WM: It’s a dissection, piece by piece, an outfit, something to construct rather than something inherent. To show a trans woman with real breasts would be to say that this isn’t an act. Rayon is built, rather than someone who is. And Leto did absolutely nothing to dispel these notions with his waxing comments and general method acting macho swagger of playing woman. A fake woman, but that’s trans women at the movies. These movies aren’t even about trans women. They’re about tragic men who died because they followed a foolish notion that they could become women. These movies for a second don’t treat these characters as women. Not at all. I’m not sure any of the films we are discussing during this series does, but some of our other examples we will get to like Dog Day Afternoon, at least have a current of decency throughout.

I want to get to your mirrors comment now, because that’s the resolute language of transness in the cinema as conceived by cis people. It’s a model of vanity, a reflection of who these people “truly” are, and a way in which to try and slam together something resembling a metaphor image, even with no real depth. It isn’t just trans women who get this treatment either. We’ve brought Boys Don’t Cry up before, but the scene where Hillary Swank as Brandon Teena poses in front of full length mirror so we can see the full dimensions of Swank’s body is one of the most dangerous ever put in cinema with regards to transness, because it unravels identity and points a giant fucking arrow in visual language to Swank’s dickless briefs. It’s genitals as destiny, forever and ever amen. On the opposite side of things there’s a scene that is almost identical to Swank’s in Under the Skin, a film we both love, and it has completely different intent. In that scene it’s a realization that the alien’s (Scarlett Johansson) body is hers, warts and all, and how she can find an identity in herself. It isn’t directly saying there’s anything wrong with her body or something is amiss. It’s just hers, bathed in amber lighting as Mica Levi’s music swells to something resembling warmth for the first time in the film. The visual language of that scene is acceptance. The visual language of Boys Don’t Cry, Dallas Buyer’s Club and others is political posturing and genital hysteria.

Boys Don’t Cry
Under the Skin

CG: I want to get back to your comment about Jared Leto and method acting. I absolutely think the whole ‘living as a different gender’ (and let me note that is not what gender dysphoria is, gender dysphoria is being at odds with the sex you are assigned at birth) concept and conceit is something that absolutely appeals to actors in the same way that playing an athlete or packing on a lot of weight does.

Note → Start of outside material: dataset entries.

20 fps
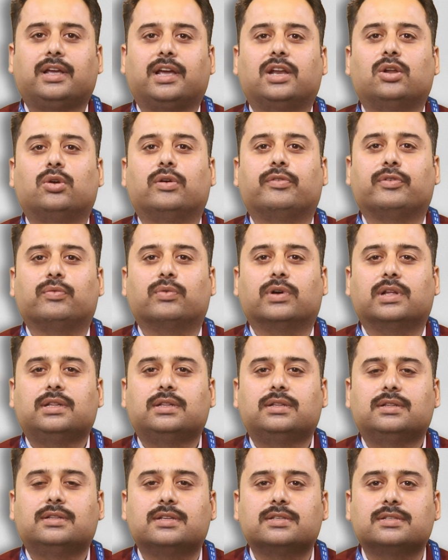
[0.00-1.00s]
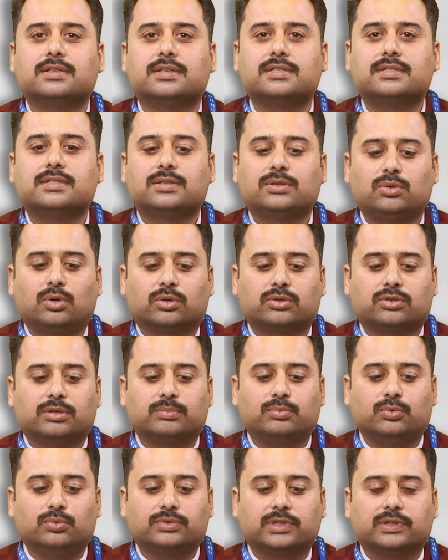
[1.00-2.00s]
Hello everyone, this is Dr.
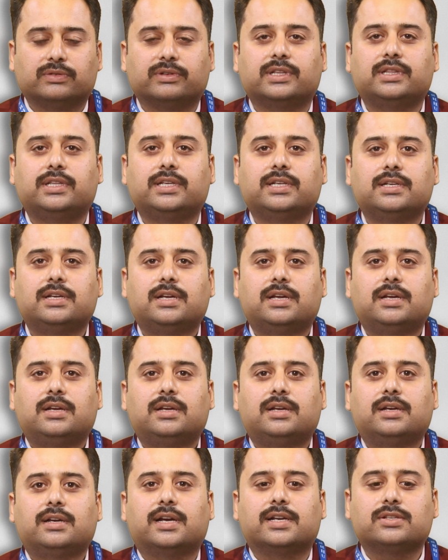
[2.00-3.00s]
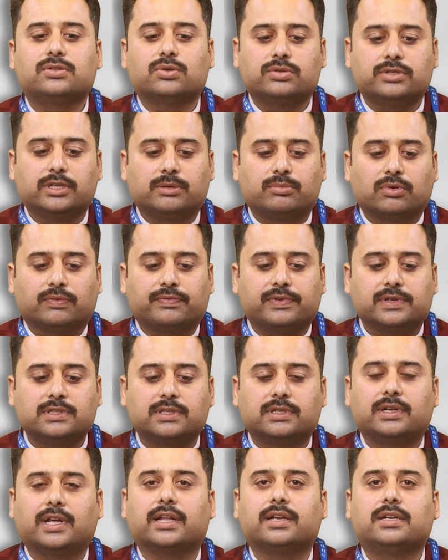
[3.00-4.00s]
Apur Trivedi, Associate
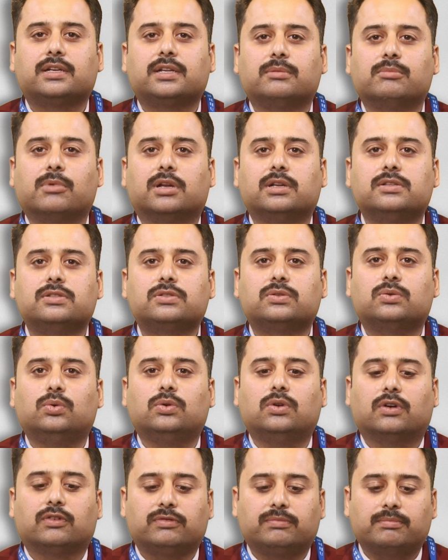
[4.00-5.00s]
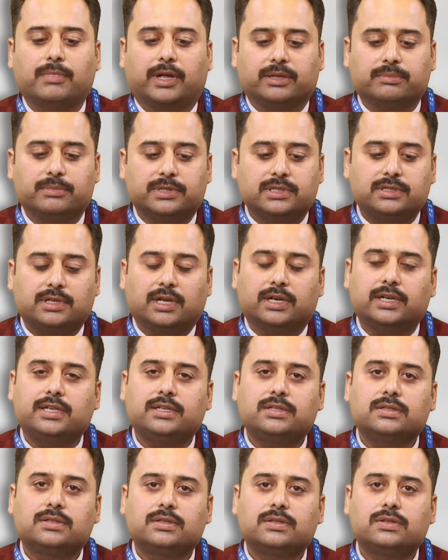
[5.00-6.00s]
Professor at Himalayan School of Management
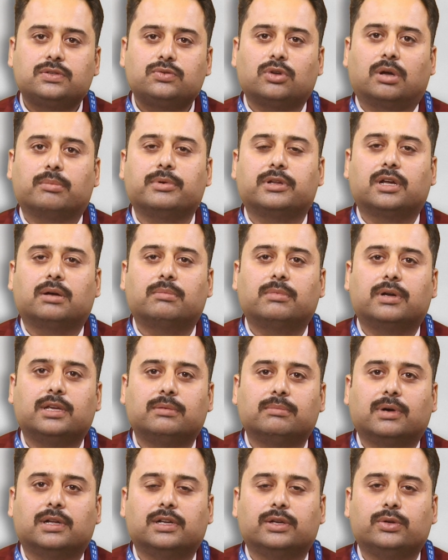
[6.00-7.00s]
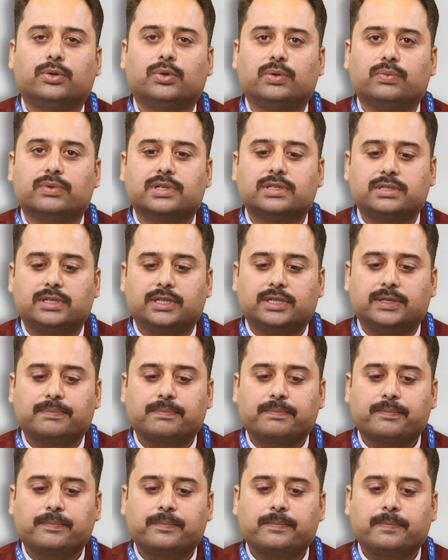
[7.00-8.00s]
Studies, Swami Rama Himalayan University.
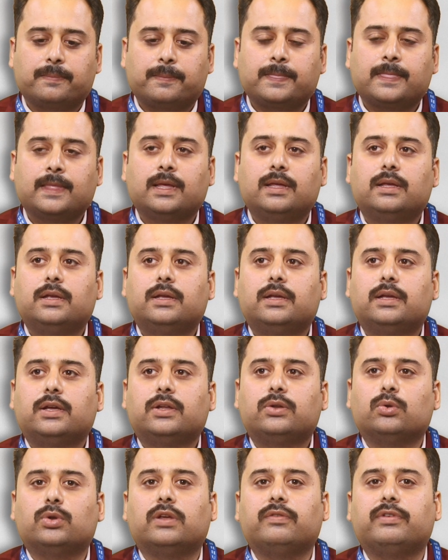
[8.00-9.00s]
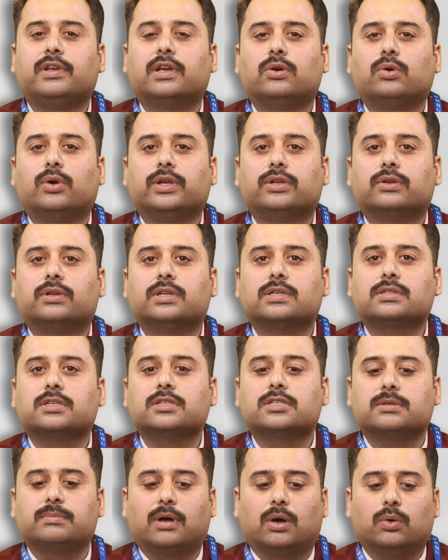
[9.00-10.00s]
Today we are going to
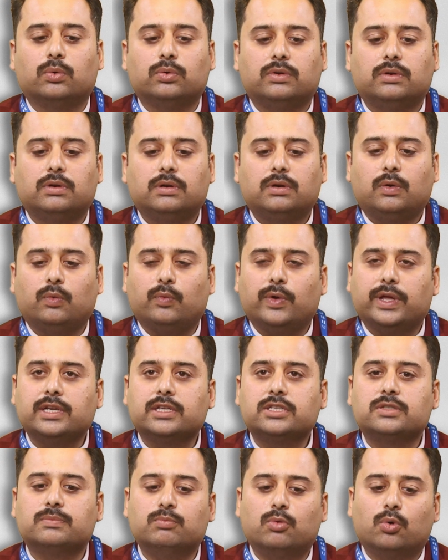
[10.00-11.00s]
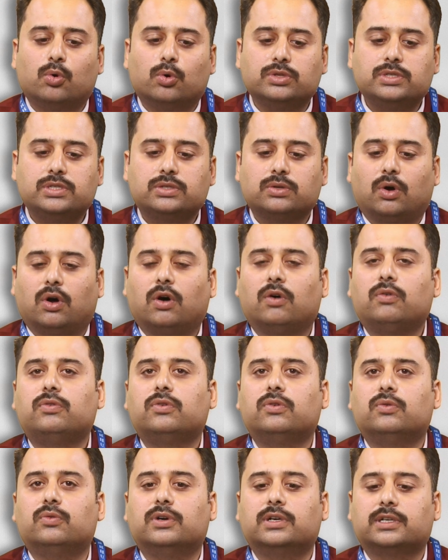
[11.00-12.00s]
discuss about various modes of
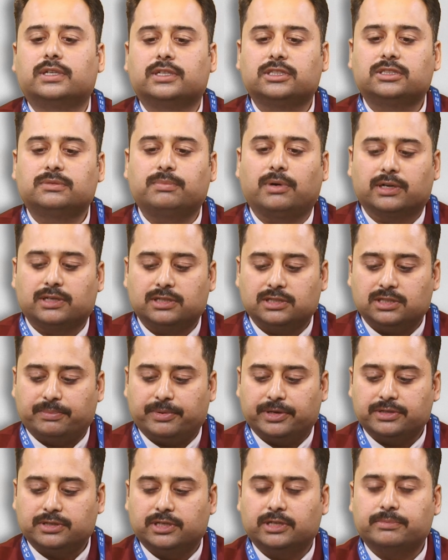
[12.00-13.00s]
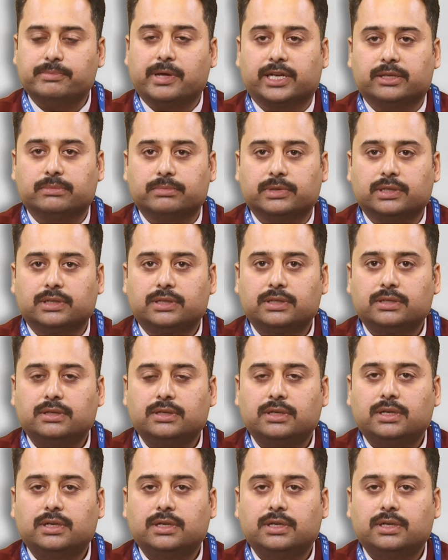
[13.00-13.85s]
workers' participation in management.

They want their Robert DeNiro as Jake LaMotta in Raging Bull moment but to me it just comes off as Robert Downey Jr’s performance of Kirk Lazarus in Tropic Thunder. They are suffering for their craft and want the plaudits and the credit for playing us, but they do not seem to care about how offensive it is and that it is not their role to play. What they are doing is something in the Hollywood tradition of a different kind that is closer to red face, yellow face, and black face. They are crafting something based in makeup and appearance- through their lens, of course- all on a surface level in playing somebody they are not innate nor inherently. It is something that Hollywood allowed and gives them permission to do until consumers back off and then it suddenly is acknowledged how bad it is and was, and only then does it get condemned. It did not suddenly become that but was built on years and decades of mistreatment and misrepresentation that included dangerous stereotypes and even well-meaning portrayals in prestigious films of the time period that were trying to get awards. These are problems and particular errors in casting that are entrenched in Hollywood history and there is a certain level of complicity to be found in actors not really understanding the trans experience. Laverne Cox and Trace Lysette are out there, but are actively ignored in favour of cis men looking to make their name. They see it as a challenge to ‘lose themselves’ in the role and in their day to day life through method acting. Joke’s on them, I only saw fucking Jared Leto in a dress.

Laverne Cox and Trace Lysette are out there, but are actively ignored in favour of cis men looking to make their name. They see it as a challenge to ‘lose themselves’ in the role and in their day to day life through method acting. Joke’s on them, I only saw fucking Jared Leto in a dress.

 
Laverne Cox
Trace Lysette
 

WM: It’s frustrating to say the least. When Dallas Buyer’s Club was initially released I had been out as a trans woman for a couple years, but I was still living at home with my parents. My mom wanted to see the movie, because she was a rabid fan of all things Matthew McConaughey. He’s one of her thirst actors, but her rental of this movie worried me, because I knew there’d be questions afterwards that I’d have to answer. My parents knew I was transgender and here they were watching this movie which co-signed all their anxieties about who I was, and frequently when we’d get into fights my Dad would dangle Rayon in front of me as “that faggot in the movie”. That was their image of transness. These things stick, and I’m not sure cis people 100% realize when that happens. Culturally, when you bring up transness you’re still likely to get comments about Buffalo Bill in The Silence of the Lambs, and while we both like that movie you cannot deny that the image has stuck.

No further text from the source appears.